[Material to process]
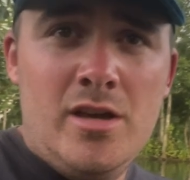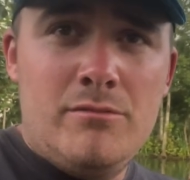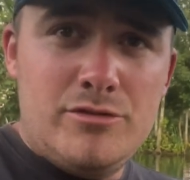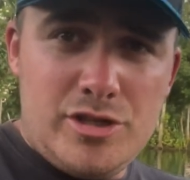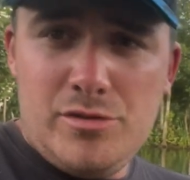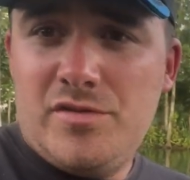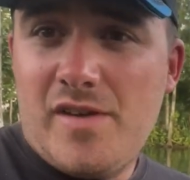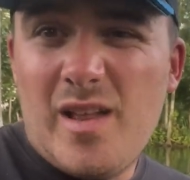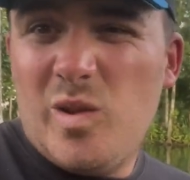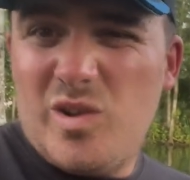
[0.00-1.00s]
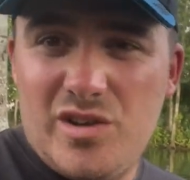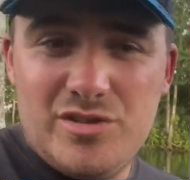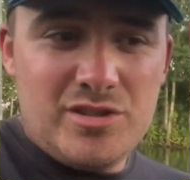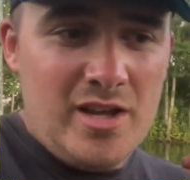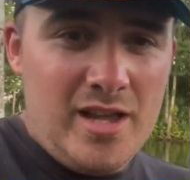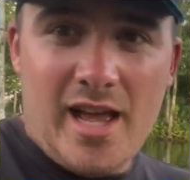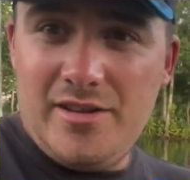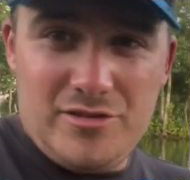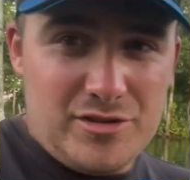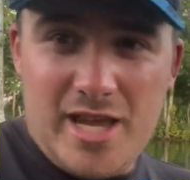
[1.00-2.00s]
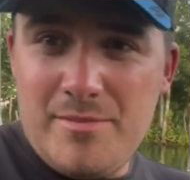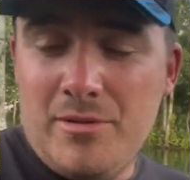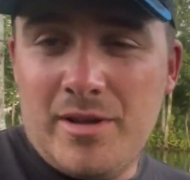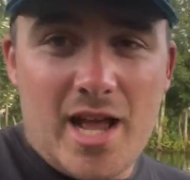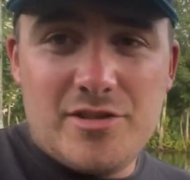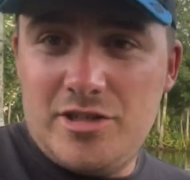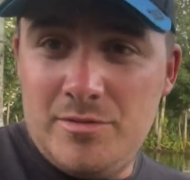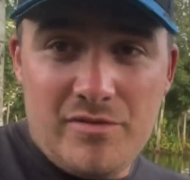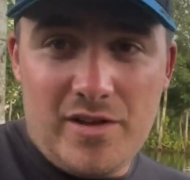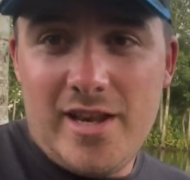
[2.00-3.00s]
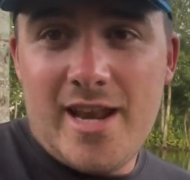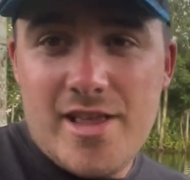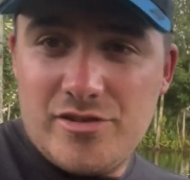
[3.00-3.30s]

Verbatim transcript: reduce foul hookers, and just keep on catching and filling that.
[/Material to process]
◆ What the task requires ◆
Could you give the listing again exactly as it stands, minus any pictures?

◆ Result for this task ◆
[0.00-1.00s]
[1.00-2.00s]
[2.00-3.00s]
[3.00-3.30s]

Verbatim transcript: reduce foul hookers, and just keep on catching and filling that.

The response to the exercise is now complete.